## TASK TO CARRY OUT
Instruction for the entries below: return the part that opens with the line containing "[00:00:04.60]" and closes with the line containing "[00:00:05.40]", exactly, and no pictures.

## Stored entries

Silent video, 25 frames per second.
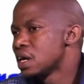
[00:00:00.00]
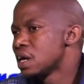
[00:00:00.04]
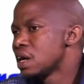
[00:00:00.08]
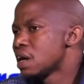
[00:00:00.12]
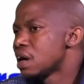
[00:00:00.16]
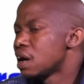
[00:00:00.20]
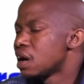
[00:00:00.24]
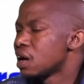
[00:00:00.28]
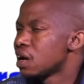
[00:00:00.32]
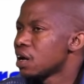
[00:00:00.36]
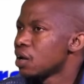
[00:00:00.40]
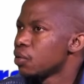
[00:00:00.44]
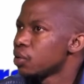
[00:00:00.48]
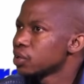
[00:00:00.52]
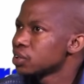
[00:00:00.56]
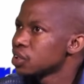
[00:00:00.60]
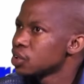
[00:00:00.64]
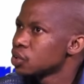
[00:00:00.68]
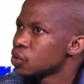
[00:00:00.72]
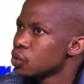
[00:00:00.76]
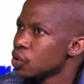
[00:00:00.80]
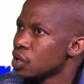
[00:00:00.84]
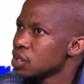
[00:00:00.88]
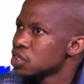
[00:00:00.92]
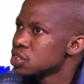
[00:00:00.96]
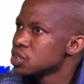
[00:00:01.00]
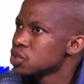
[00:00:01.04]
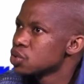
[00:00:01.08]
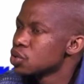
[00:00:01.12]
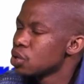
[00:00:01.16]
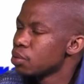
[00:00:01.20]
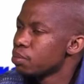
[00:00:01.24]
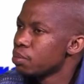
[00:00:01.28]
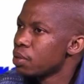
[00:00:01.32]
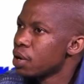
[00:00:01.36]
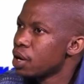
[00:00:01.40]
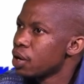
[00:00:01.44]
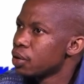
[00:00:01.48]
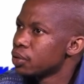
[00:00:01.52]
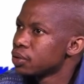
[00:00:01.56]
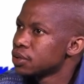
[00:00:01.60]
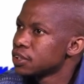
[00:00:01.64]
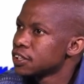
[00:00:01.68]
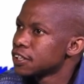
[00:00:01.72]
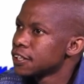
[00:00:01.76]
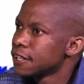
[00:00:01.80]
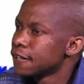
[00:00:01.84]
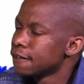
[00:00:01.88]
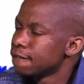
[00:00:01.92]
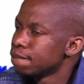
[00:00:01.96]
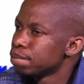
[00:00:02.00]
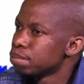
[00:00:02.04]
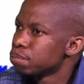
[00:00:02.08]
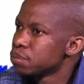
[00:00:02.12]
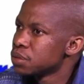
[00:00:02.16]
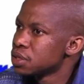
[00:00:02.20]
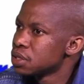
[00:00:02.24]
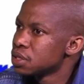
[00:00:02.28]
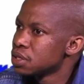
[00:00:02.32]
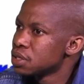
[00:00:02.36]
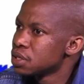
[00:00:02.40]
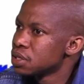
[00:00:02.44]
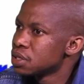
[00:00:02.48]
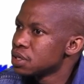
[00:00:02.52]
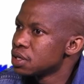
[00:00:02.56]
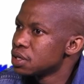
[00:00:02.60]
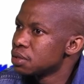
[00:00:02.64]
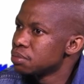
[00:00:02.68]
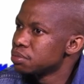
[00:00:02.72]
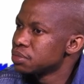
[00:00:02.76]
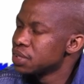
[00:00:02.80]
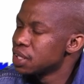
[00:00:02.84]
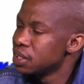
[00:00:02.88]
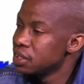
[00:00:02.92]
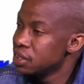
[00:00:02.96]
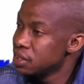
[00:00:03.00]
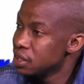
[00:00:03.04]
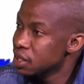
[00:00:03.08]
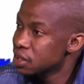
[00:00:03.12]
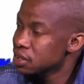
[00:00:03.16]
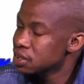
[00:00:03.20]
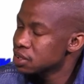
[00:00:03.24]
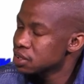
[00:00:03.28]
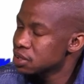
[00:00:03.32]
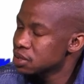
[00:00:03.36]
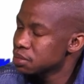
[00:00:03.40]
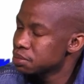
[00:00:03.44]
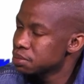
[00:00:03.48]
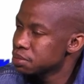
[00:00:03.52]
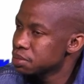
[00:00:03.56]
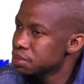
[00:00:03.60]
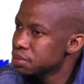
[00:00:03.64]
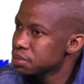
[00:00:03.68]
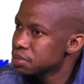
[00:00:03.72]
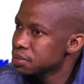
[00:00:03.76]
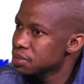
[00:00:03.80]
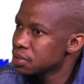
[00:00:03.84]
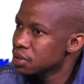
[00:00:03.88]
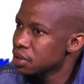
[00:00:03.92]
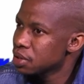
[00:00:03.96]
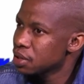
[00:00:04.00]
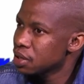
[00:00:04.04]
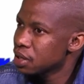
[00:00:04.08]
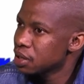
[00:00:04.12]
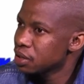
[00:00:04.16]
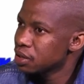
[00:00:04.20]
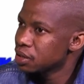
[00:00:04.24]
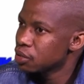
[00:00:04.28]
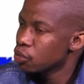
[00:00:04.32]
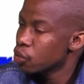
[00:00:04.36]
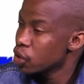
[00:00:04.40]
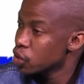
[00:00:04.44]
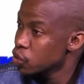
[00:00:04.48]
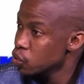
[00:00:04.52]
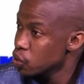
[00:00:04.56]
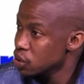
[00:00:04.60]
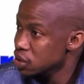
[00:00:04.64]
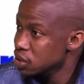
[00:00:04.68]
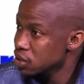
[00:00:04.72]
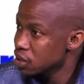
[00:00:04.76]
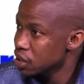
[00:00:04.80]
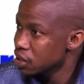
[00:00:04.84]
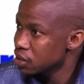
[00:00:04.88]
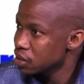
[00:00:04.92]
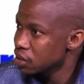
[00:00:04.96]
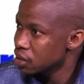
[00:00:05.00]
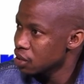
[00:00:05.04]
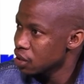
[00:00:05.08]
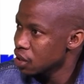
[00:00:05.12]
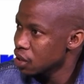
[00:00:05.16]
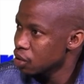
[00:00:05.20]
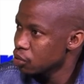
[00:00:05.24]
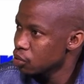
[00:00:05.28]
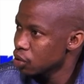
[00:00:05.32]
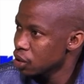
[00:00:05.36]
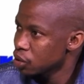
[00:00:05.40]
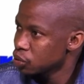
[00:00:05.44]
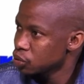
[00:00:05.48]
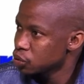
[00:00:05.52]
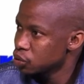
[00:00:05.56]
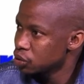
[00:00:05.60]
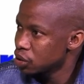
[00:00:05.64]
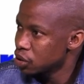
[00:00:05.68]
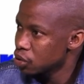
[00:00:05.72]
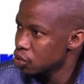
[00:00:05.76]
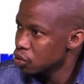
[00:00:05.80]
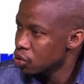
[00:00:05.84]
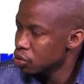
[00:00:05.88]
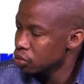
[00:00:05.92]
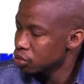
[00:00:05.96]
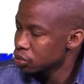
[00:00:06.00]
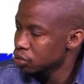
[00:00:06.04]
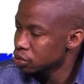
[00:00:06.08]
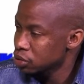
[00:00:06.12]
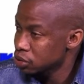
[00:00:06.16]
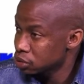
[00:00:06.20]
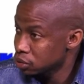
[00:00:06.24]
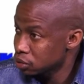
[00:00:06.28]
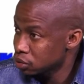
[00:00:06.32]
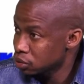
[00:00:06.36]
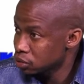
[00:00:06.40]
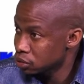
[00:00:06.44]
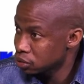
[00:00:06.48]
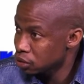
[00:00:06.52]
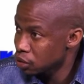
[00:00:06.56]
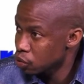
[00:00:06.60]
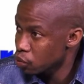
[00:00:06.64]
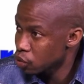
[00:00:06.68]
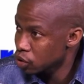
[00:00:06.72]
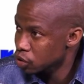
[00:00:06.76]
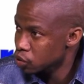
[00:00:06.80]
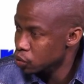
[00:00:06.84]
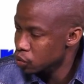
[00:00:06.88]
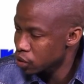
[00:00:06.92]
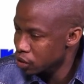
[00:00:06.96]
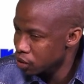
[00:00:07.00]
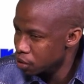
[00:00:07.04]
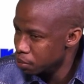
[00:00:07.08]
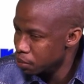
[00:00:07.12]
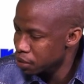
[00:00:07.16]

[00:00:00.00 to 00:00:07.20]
I wanted to ask you about the leadership and what you are studying now. How do they work together?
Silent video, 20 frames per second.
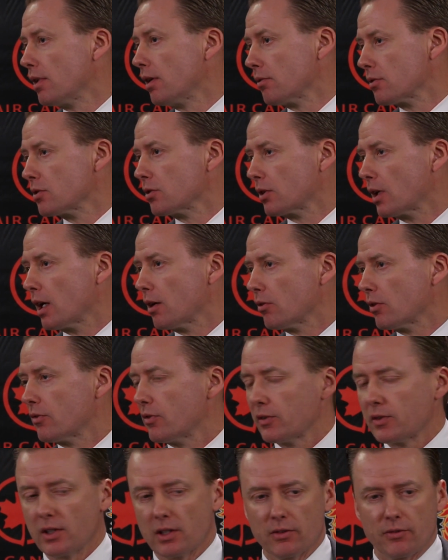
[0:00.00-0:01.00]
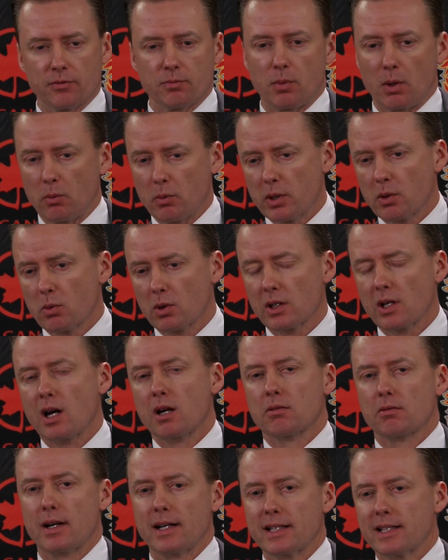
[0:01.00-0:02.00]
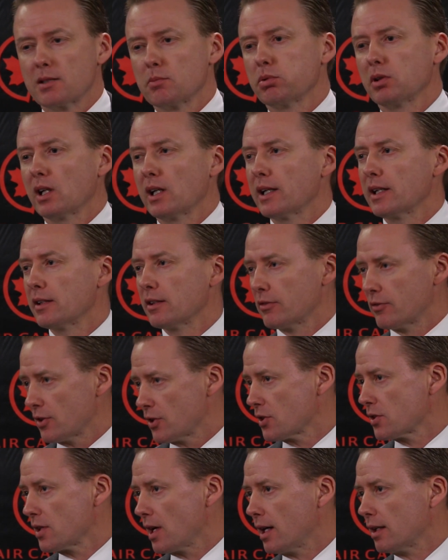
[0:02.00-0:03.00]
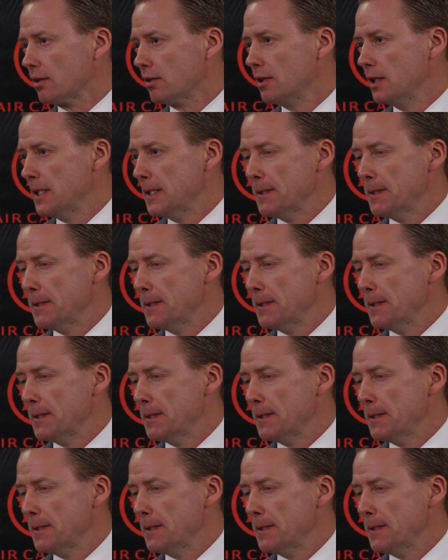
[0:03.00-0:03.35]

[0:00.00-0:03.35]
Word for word: I was okay with 50, but we were not ready to play in the first 10.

## TASK OUTPUT
[00:00:04.60]
[00:00:04.64]
[00:00:04.68]
[00:00:04.72]
[00:00:04.76]
[00:00:04.80]
[00:00:04.84]
[00:00:04.88]
[00:00:04.92]
[00:00:04.96]
[00:00:05.00]
[00:00:05.04]
[00:00:05.08]
[00:00:05.12]
[00:00:05.16]
[00:00:05.20]
[00:00:05.24]
[00:00:05.28]
[00:00:05.32]
[00:00:05.36]
[00:00:05.40]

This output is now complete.